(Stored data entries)
*****

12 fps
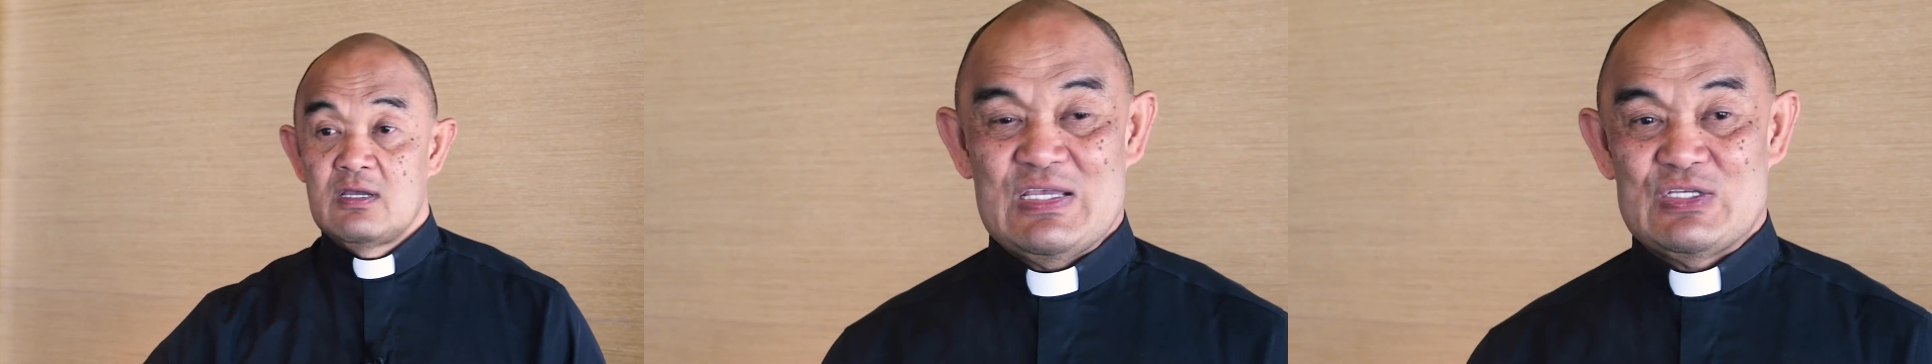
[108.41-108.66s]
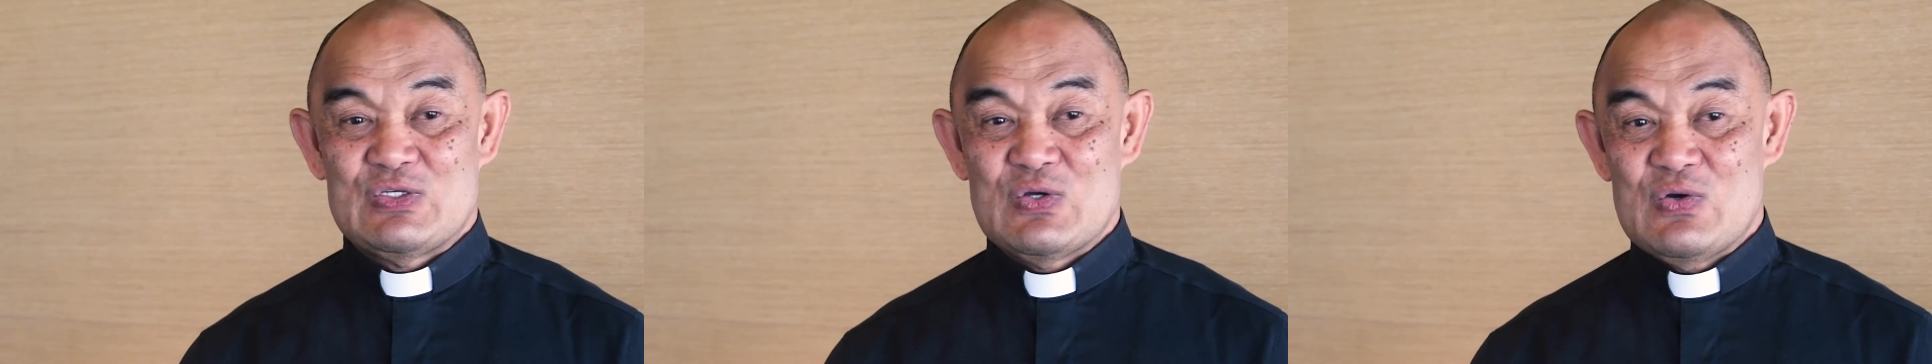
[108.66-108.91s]

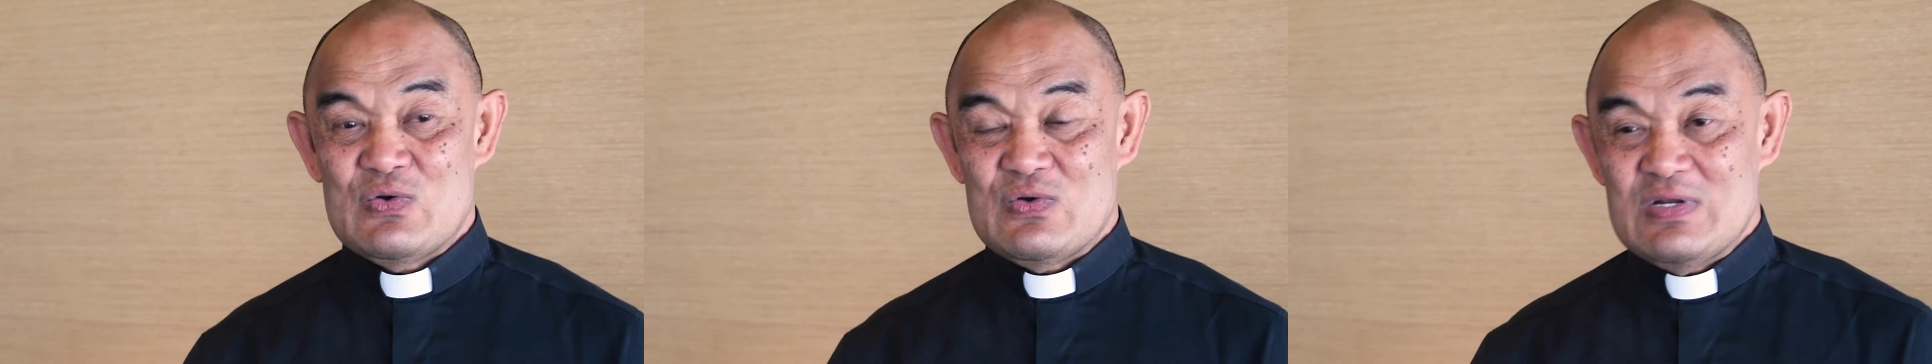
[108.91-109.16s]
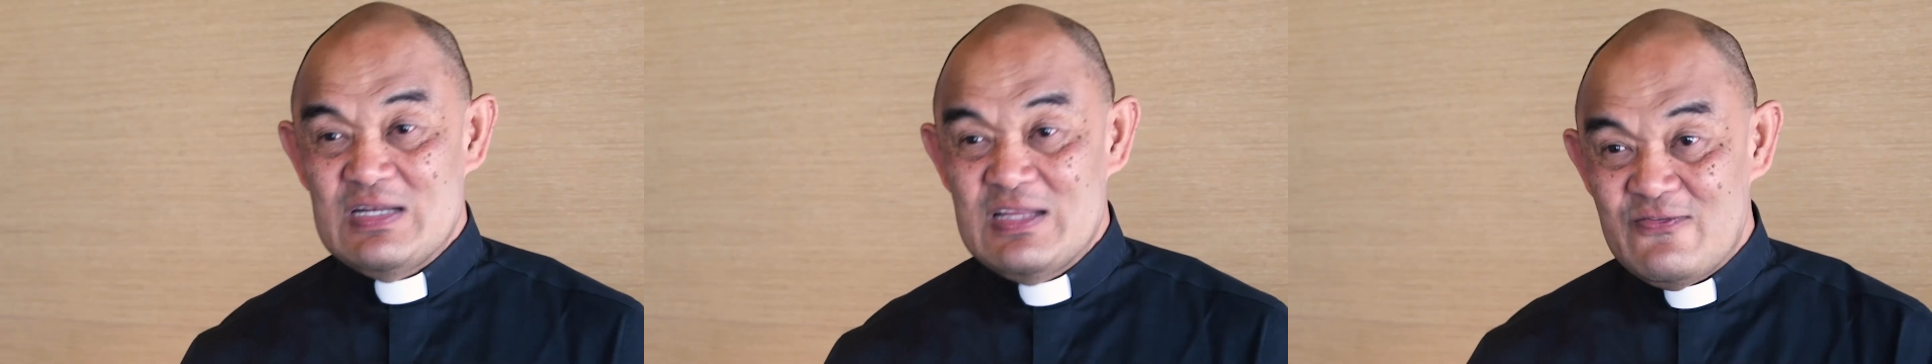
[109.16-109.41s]
So
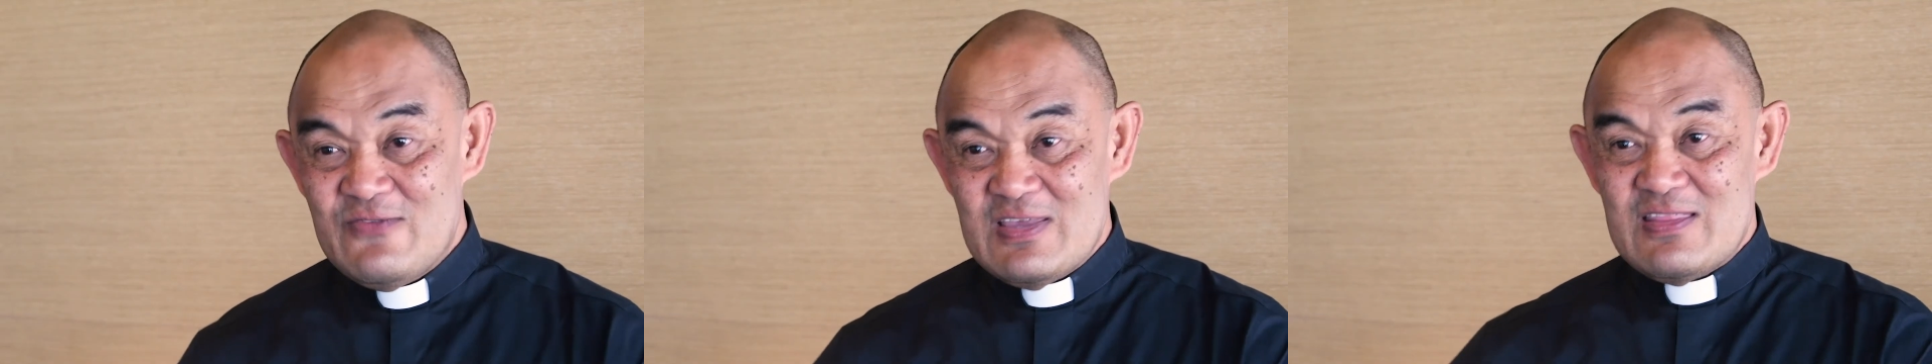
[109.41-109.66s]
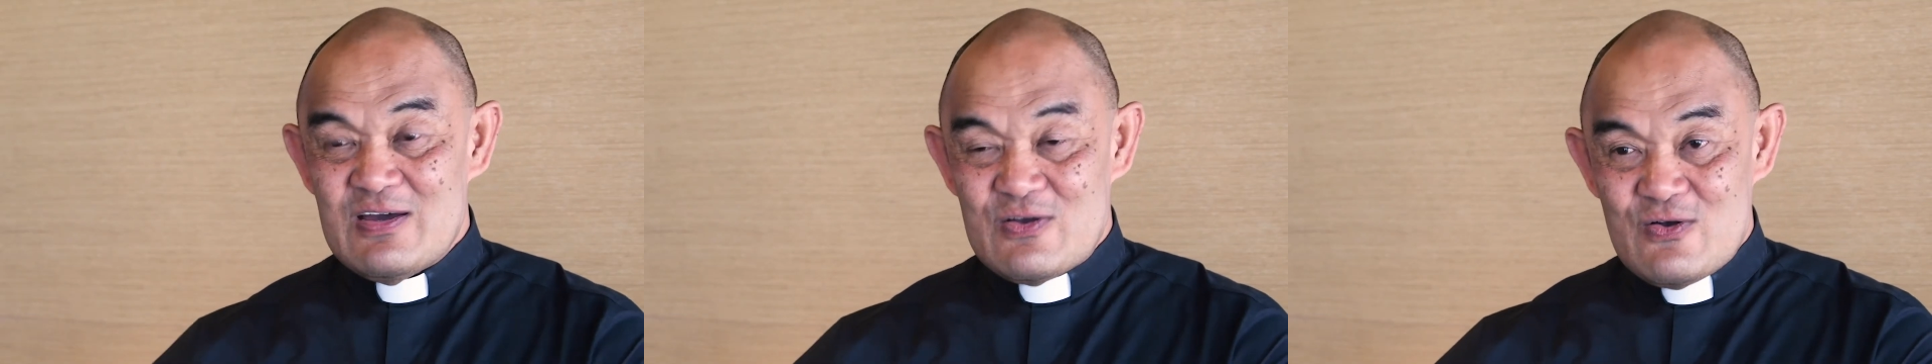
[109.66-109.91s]
leaving
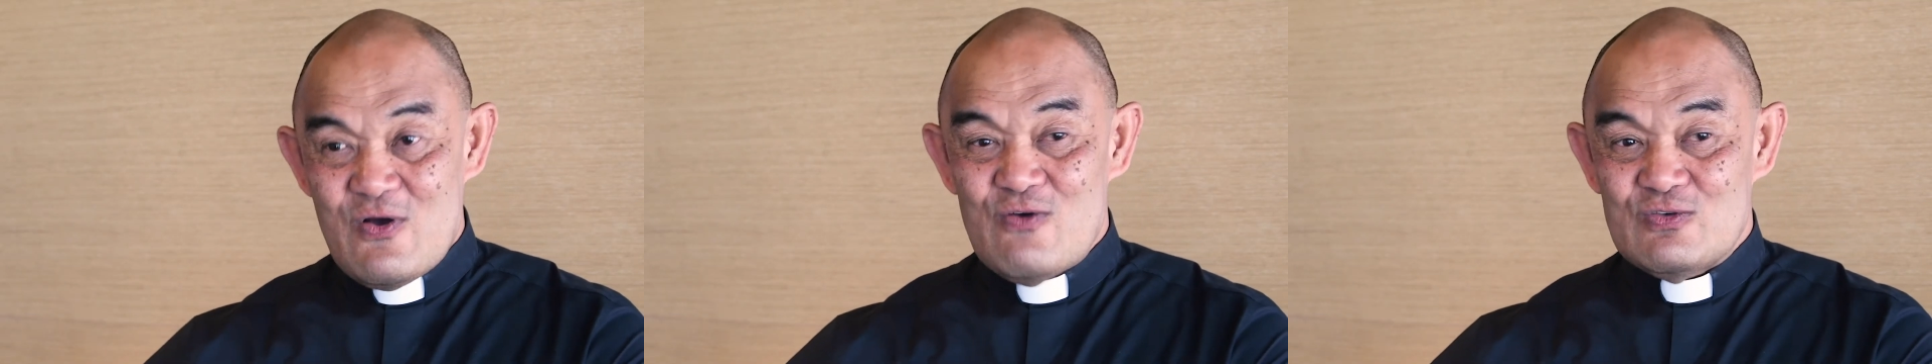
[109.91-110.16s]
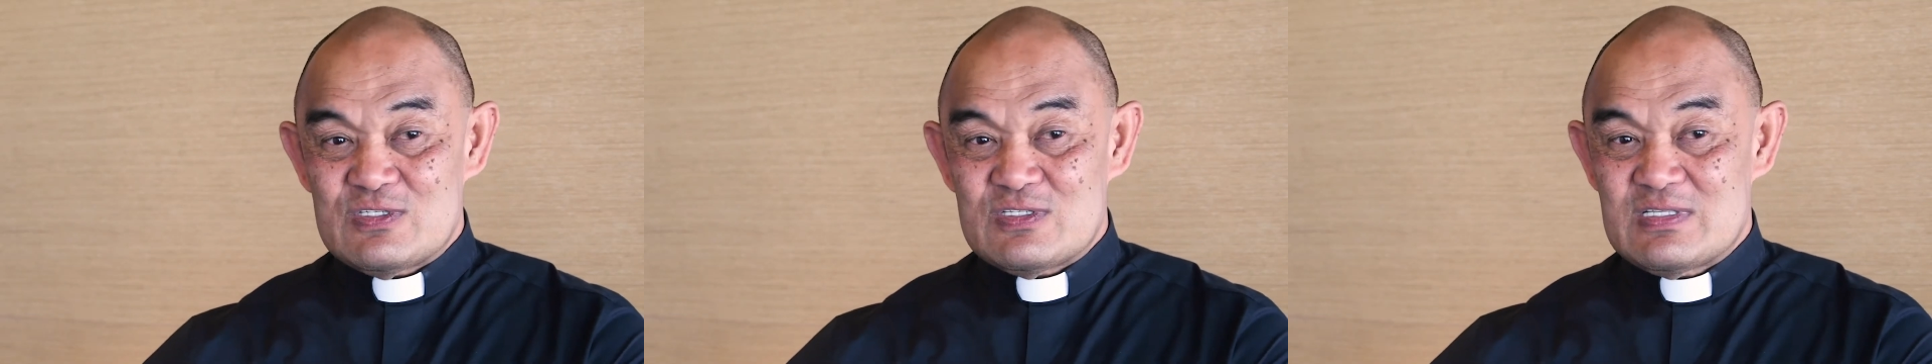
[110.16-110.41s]
the
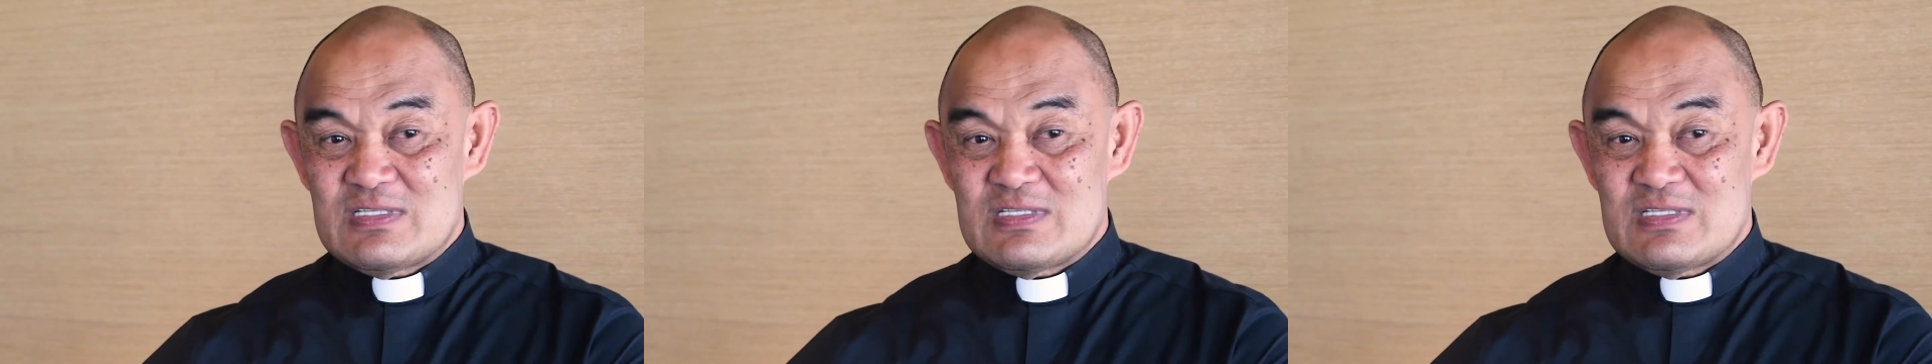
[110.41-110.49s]
coast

*****

*To do*:
After removing the pictures, repeat the remaining records exactly.

*Answer to this problem*:
12 fps
[108.41-108.66s]
[108.66-108.91s]

[108.91-109.16s]
[109.16-109.41s]
So
[109.41-109.66s]
[109.66-109.91s]
leaving
[109.91-110.16s]
[110.16-110.41s]
the
[110.41-110.49s]
coast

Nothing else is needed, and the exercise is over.